§ Provided records:
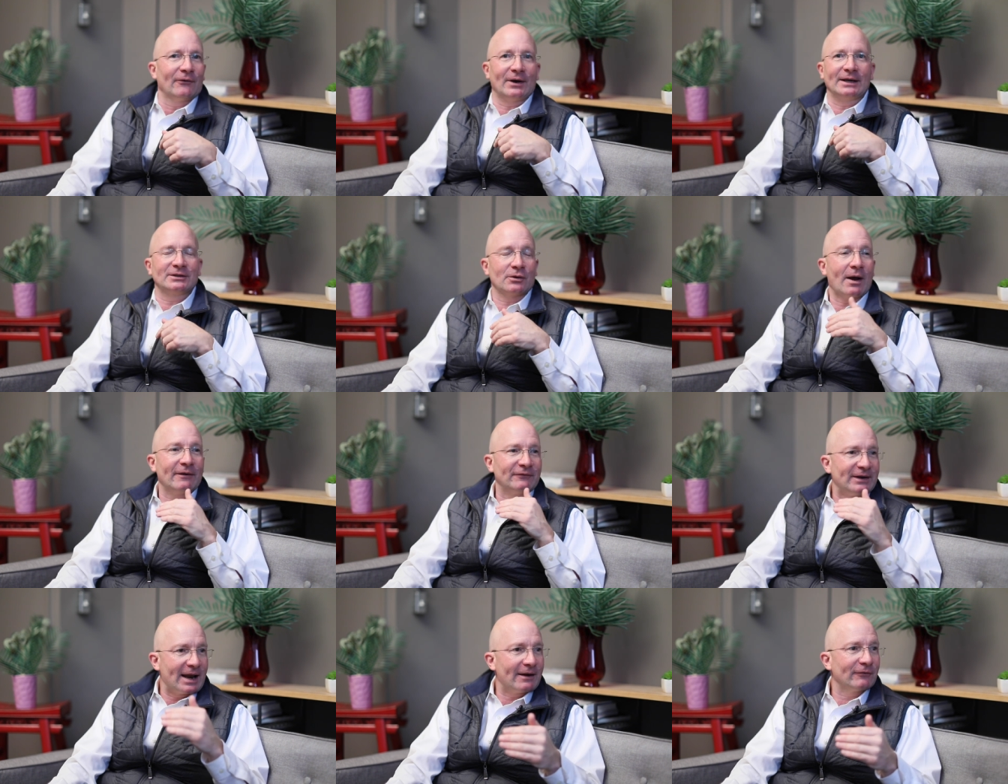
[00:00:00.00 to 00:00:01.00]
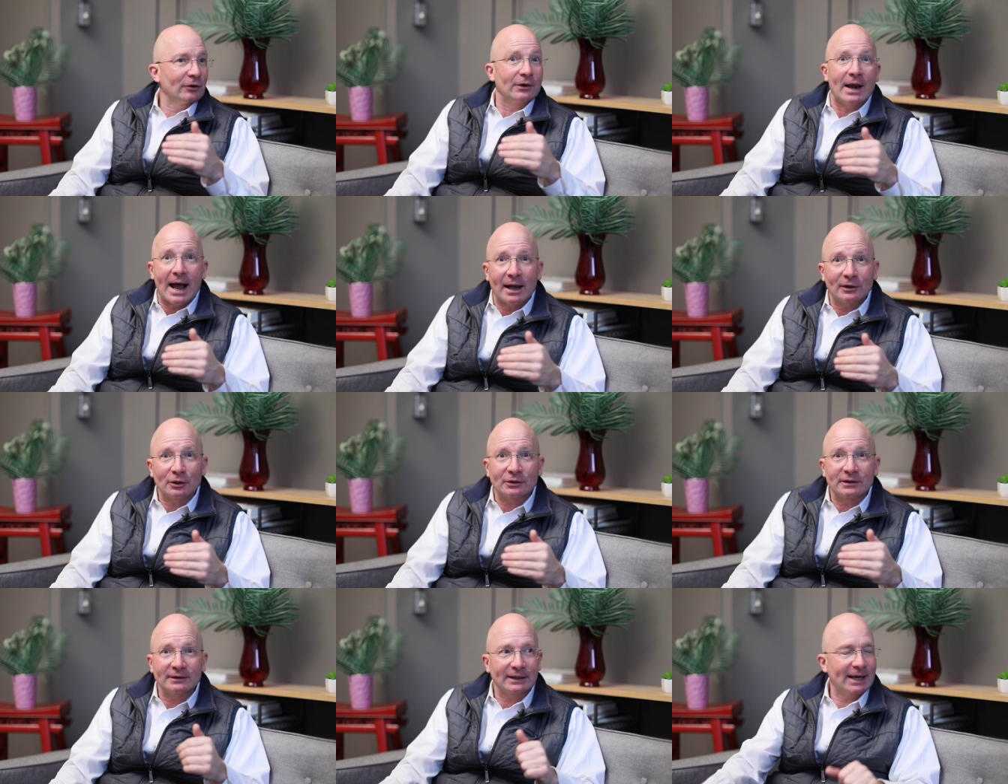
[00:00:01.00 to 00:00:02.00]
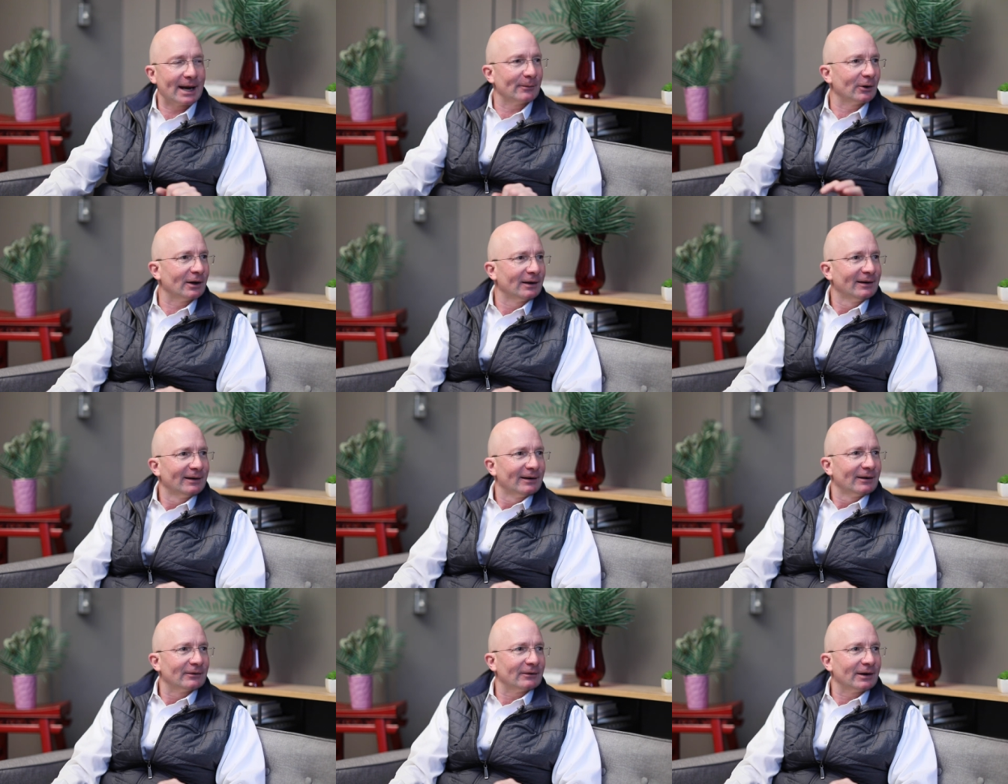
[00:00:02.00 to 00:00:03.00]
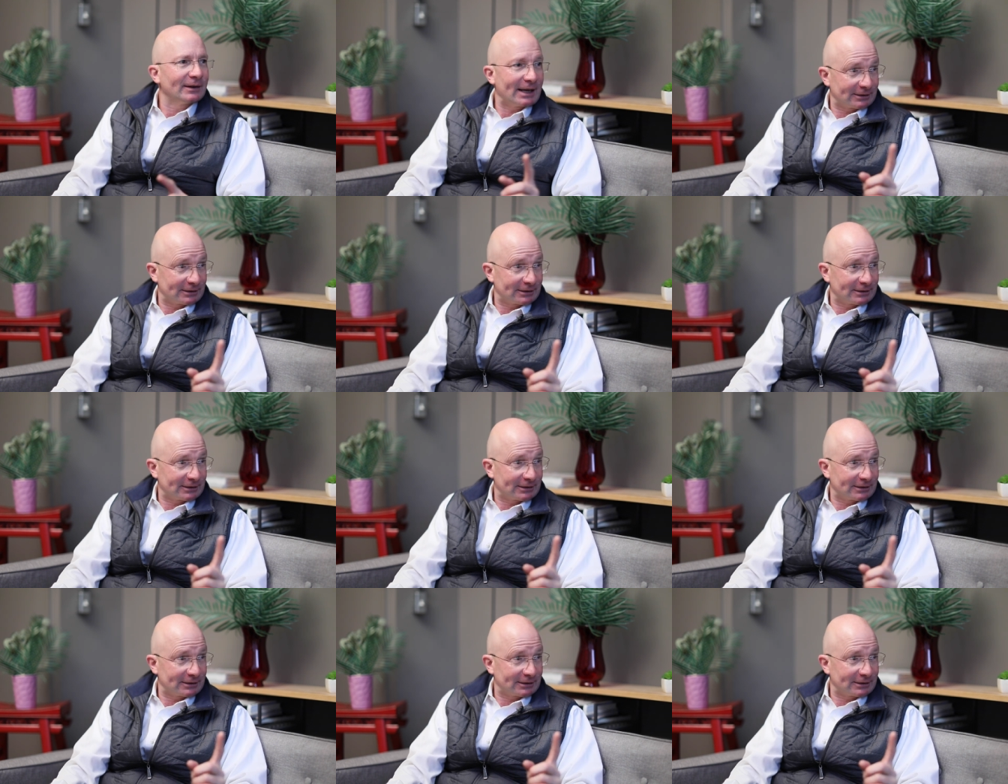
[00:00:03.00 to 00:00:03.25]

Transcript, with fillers: right? So I've never not looked at the camera, right?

§ Problem: Write out the entries above word for word. Do not include the pictures.

§ Written solution:
[00:00:00.00 to 00:00:01.00]
[00:00:01.00 to 00:00:02.00]
[00:00:02.00 to 00:00:03.00]
[00:00:03.00 to 00:00:03.25]

Transcript, with fillers: right? So I've never not looked at the camera, right?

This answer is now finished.